Section honey is the creme de la creme of honeys.
Good sections command high prices and beekeepers will tell you the reason is that they are hard got. The bees hate to work all those corners and will often swarm instead. Or the weather will turn on you and you’ll be left with a lot of waste.
There is not much you can do about the weather but here are a few things you can consider to maximise your chances. Basically:
- The Hive
- The Bees
- The Forage
- Whether the Weather
In the good old days, double wall hives were more common than they are today – and so were sections. Could they be connected…?
This is a WBC hive:
Here are some benefits of a double walled hive:
- Sections involve a lot of wax-working for the bees and for this they require heat. Double-walled hives such as a CDB or a WBC are, as a consequence, well insulated so perfect for drawing wax.
- The insulating effect of the double walls also helps to keep hives cool.
- WBC hives traditionally painted white adds to the cooling effect; you can stand them in a nice sunny spot without them overheating.
- When sited in a sunny spot, the bees get up nice and early and work long days.
- Fewer bees are needed to keep the brood nest warm and are instead pushed upwards into the section crate or out into the field to forage.
If you don’t have one of these you could use an ordinary hive or better still a polystyrene hive with an insulated section crate and a deep roof.
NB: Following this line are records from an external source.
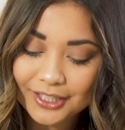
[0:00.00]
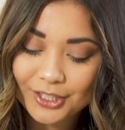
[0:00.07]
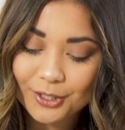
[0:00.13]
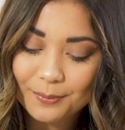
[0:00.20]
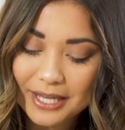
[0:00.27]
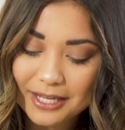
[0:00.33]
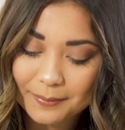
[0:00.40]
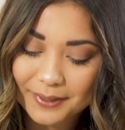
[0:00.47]

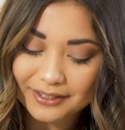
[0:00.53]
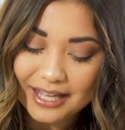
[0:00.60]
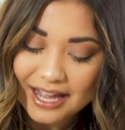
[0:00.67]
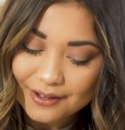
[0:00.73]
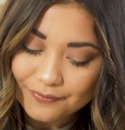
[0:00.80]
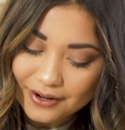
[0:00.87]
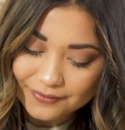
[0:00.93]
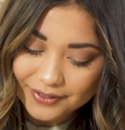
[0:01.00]
You make me
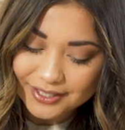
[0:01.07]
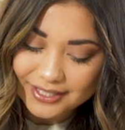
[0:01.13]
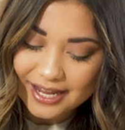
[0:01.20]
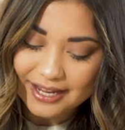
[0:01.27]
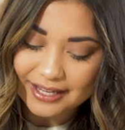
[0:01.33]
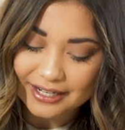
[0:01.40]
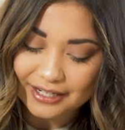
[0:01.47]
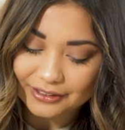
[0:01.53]
laugh every
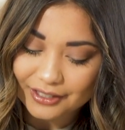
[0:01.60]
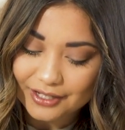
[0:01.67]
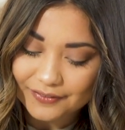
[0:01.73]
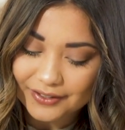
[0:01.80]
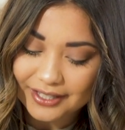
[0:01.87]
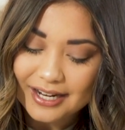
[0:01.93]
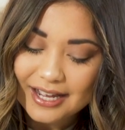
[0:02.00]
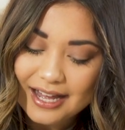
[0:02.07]
day, and I love
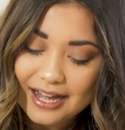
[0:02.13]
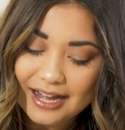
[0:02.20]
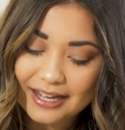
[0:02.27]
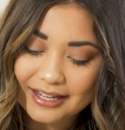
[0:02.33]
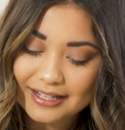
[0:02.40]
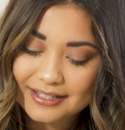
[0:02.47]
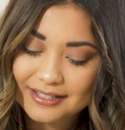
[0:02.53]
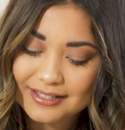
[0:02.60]
it.
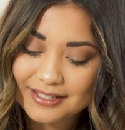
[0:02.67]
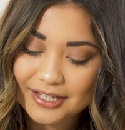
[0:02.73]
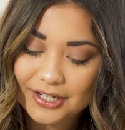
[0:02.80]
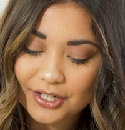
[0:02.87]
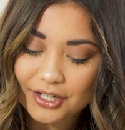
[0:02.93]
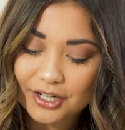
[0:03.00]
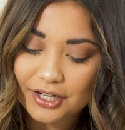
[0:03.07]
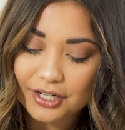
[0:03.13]
I get to see
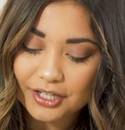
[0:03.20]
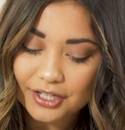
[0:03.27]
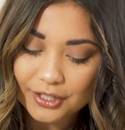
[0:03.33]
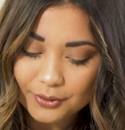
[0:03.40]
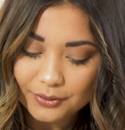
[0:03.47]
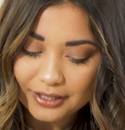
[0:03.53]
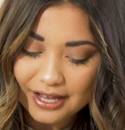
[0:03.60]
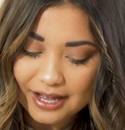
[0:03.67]
your
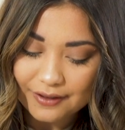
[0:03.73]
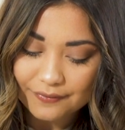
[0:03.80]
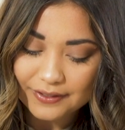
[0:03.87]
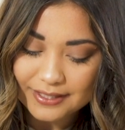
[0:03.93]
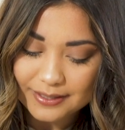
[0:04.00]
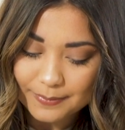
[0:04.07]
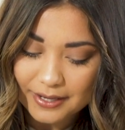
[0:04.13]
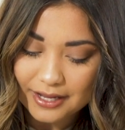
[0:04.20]
cute laugh
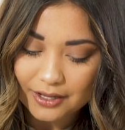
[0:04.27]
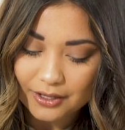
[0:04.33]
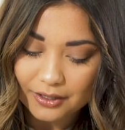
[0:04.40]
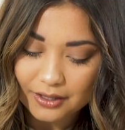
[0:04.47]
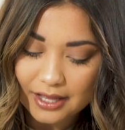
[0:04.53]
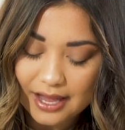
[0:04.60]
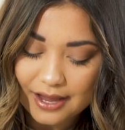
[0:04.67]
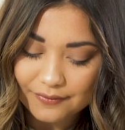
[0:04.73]
and
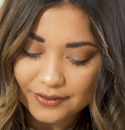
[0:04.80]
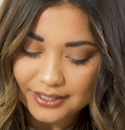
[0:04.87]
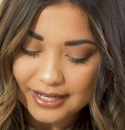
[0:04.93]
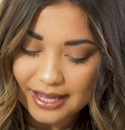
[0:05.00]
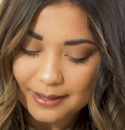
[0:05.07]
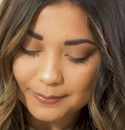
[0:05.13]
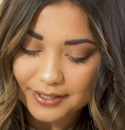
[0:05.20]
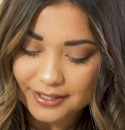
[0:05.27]
smile every
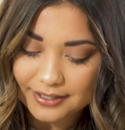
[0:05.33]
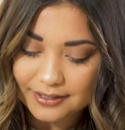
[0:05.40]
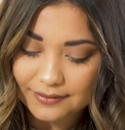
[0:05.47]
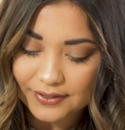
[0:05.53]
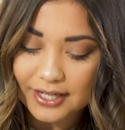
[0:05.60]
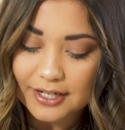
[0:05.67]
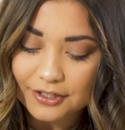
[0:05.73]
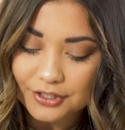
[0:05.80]
day because
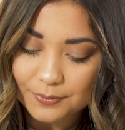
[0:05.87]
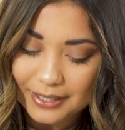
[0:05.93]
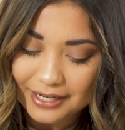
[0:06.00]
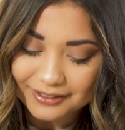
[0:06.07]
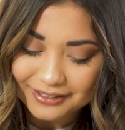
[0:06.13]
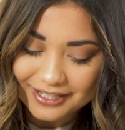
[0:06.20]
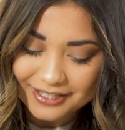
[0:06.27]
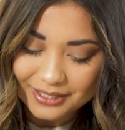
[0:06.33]
of it. Your
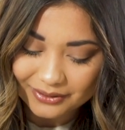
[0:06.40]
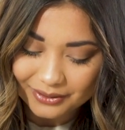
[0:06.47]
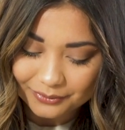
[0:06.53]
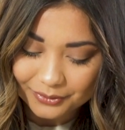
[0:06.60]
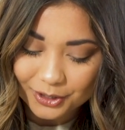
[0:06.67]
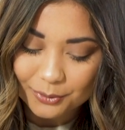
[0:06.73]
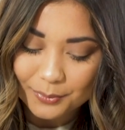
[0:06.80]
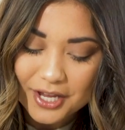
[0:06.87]
smile lights up the
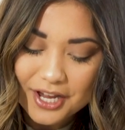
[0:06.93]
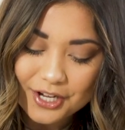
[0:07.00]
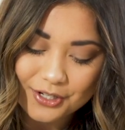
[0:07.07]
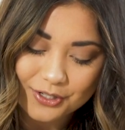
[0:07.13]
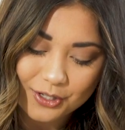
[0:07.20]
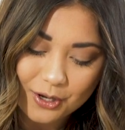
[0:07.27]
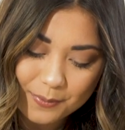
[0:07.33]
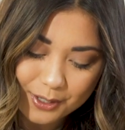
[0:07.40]
room.
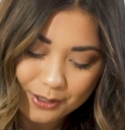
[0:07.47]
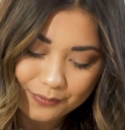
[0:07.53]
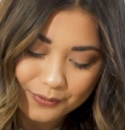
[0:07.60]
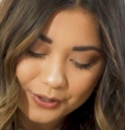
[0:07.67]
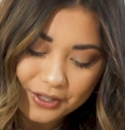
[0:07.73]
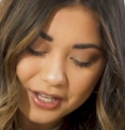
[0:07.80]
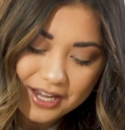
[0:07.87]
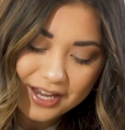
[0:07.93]
You're so
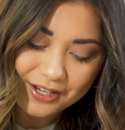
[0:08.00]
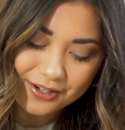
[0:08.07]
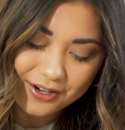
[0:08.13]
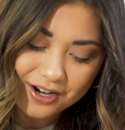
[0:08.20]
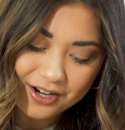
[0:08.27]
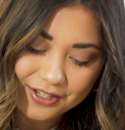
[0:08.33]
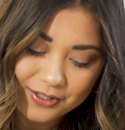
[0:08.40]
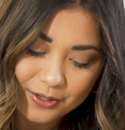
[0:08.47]
beautiful, and your
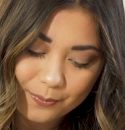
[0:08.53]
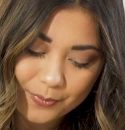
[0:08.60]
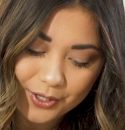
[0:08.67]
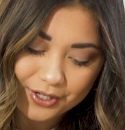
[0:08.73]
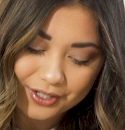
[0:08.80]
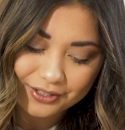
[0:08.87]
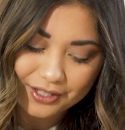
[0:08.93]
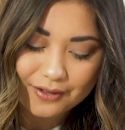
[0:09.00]
heart is so
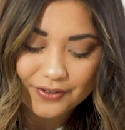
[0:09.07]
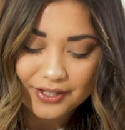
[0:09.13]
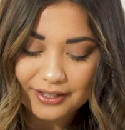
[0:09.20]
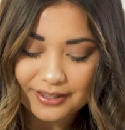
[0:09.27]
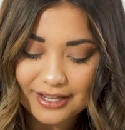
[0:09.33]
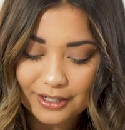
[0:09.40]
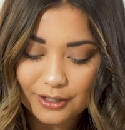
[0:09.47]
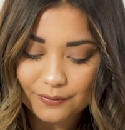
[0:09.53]
pure and loving.
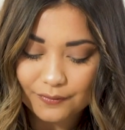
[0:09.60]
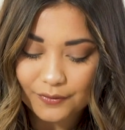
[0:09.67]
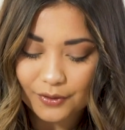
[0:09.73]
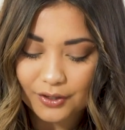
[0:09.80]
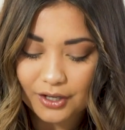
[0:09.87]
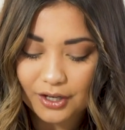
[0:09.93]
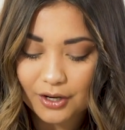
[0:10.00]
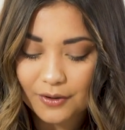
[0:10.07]
Thank you
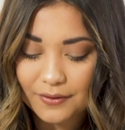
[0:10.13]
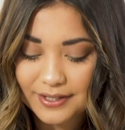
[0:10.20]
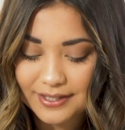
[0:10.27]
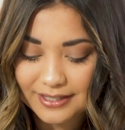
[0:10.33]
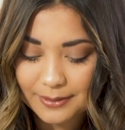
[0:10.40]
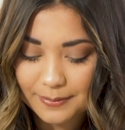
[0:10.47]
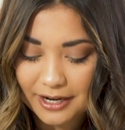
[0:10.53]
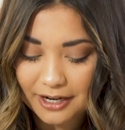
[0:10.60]
for always
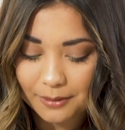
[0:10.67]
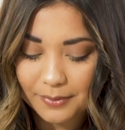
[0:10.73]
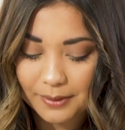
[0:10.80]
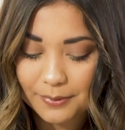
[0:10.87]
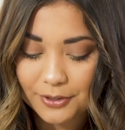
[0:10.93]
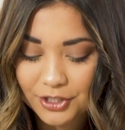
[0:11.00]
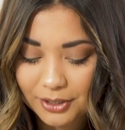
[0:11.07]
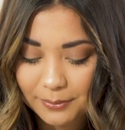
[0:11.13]
inspiring me,
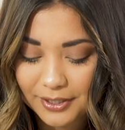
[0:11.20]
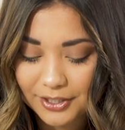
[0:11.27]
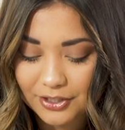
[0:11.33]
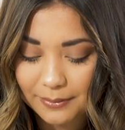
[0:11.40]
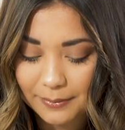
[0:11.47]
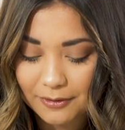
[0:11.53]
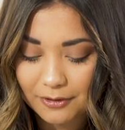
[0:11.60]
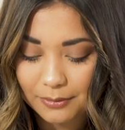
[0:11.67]
pushing me,
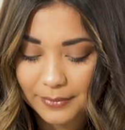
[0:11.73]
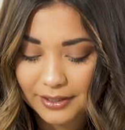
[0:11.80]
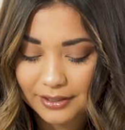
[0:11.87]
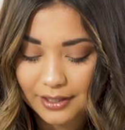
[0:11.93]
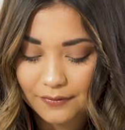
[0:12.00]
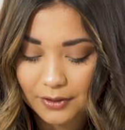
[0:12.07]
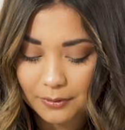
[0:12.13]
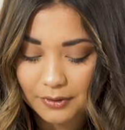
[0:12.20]
dreaming with me, and
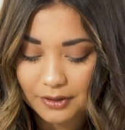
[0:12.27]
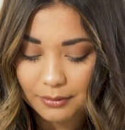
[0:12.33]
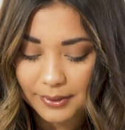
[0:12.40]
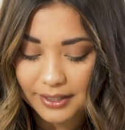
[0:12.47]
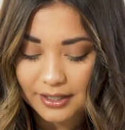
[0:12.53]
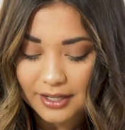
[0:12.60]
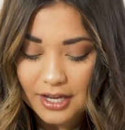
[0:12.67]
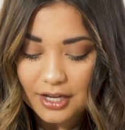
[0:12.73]
loving with
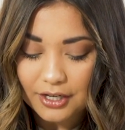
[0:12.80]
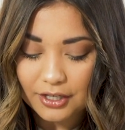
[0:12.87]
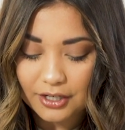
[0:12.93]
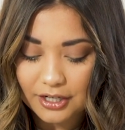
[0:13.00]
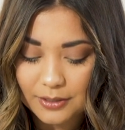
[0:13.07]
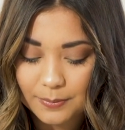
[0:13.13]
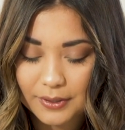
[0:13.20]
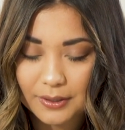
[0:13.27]
me. Your
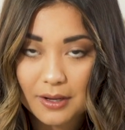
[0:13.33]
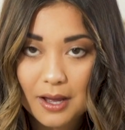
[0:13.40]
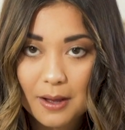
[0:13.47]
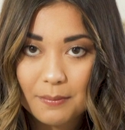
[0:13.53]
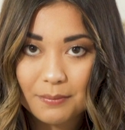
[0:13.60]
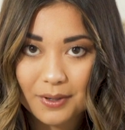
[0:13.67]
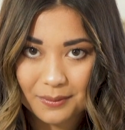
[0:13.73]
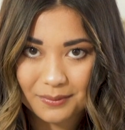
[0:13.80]
husband,
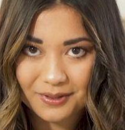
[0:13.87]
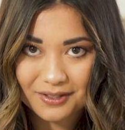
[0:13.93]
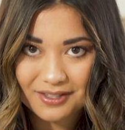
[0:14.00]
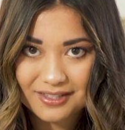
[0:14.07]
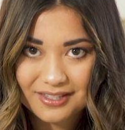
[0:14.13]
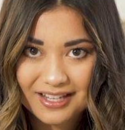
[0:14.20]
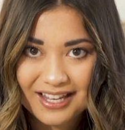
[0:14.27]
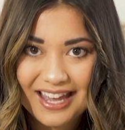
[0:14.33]

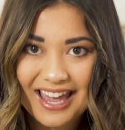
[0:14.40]
Bubbles."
However, both of these hives would be prone to overheating if placed in full sunshine.
The bees need to be as strong as possible under a young and vigorous queen. There are various ways of strengthening a colony but when going for sections don’t do this until you are sure that a spell of good weather is going to coincide with the flowering period of a suitable nectar source such as hawthorn/sycamore or clover/blackberry. If you have rape nearby – wait till it’s gone – rape honey will granulate in your sections.
Here are some ways of building up a colony:
- Add frames of emerging brood from other hives. Use emerging brood so the host colony is not burdened with feeding them. Also hatching brood will leave valuable laying space for your queen.
- Use the Third Box Principle or the Newspaper method and unite two colonies but don’t forget to remove the queen from the weaker of the two colonies.
- Another way of strengthening a colony is to place another strong hive beside your target colony and if a strong flow obliges – move it to the other side so the bees go to your section hive.
Of course the flip side of bulking up a colony is that the congestion will almost certainly cause the bees to swarm so make sure you give them plenty of super space until your flow commences – IF it commences. Don’t do bulk up till a flow looks likely.
When that happens:
- Remove the supers and the queen excluder;
- Place your section crate directly onto the brood box – no excluder;
- Add the crown board equipped with porter bee escapes;
- Add the super or supers of bees covered with a canvas quilt or another crown board to clear the bees down into the section crate;
- Stand back and cross your fingers.
The bees will work sections better without a queen excluder. It is unlikely but always possible that the queen will start to lay into the sections so you might want to put the excluder back once the bees are up and working them.
Perfect sections must contain a honey which is slow to granulate such as hawthorn, clover or better still – ling heather.
Never, ever fill sections with oilseed rape.
Don’t start sections too close to the June gap or you’ll be left high and dry.
Whether the Weather
You will of course need good weather too and you’ll need it to coincide with the local forage. If it doesn’t oblige, you may as well not bother with sections, keep them in supers instead.
So Far …
Here’s how the bees are getting on so far this horrible cold wet spring. Of course they probably won’t cap it all… because this wind is going to flick all the sycamore/hawthorn flowers off then here comes the blithering June gap!
Update – 10th June 2015
The cold weather has held the trees back on this chilly hill. As a result we still have sycamore and hawthorn in bloom here and now we even have weather – set fair all the way till the middle of next week they say. Yesterday the scale hive registered a 7lb gain.
Perfect weather for sections then.
Well yes and no.
Predictably the hive was full of queen cells yesterday. Also, annoyingly – the brood box was stuffed with honey. Why won’t they just stuff the sections and give themselves more space!
So what can I do?
Primitive I know but rightly or wrongly I’ve broken them all down in the hope the bees will stay put for just a few more days and cap the remaining sections.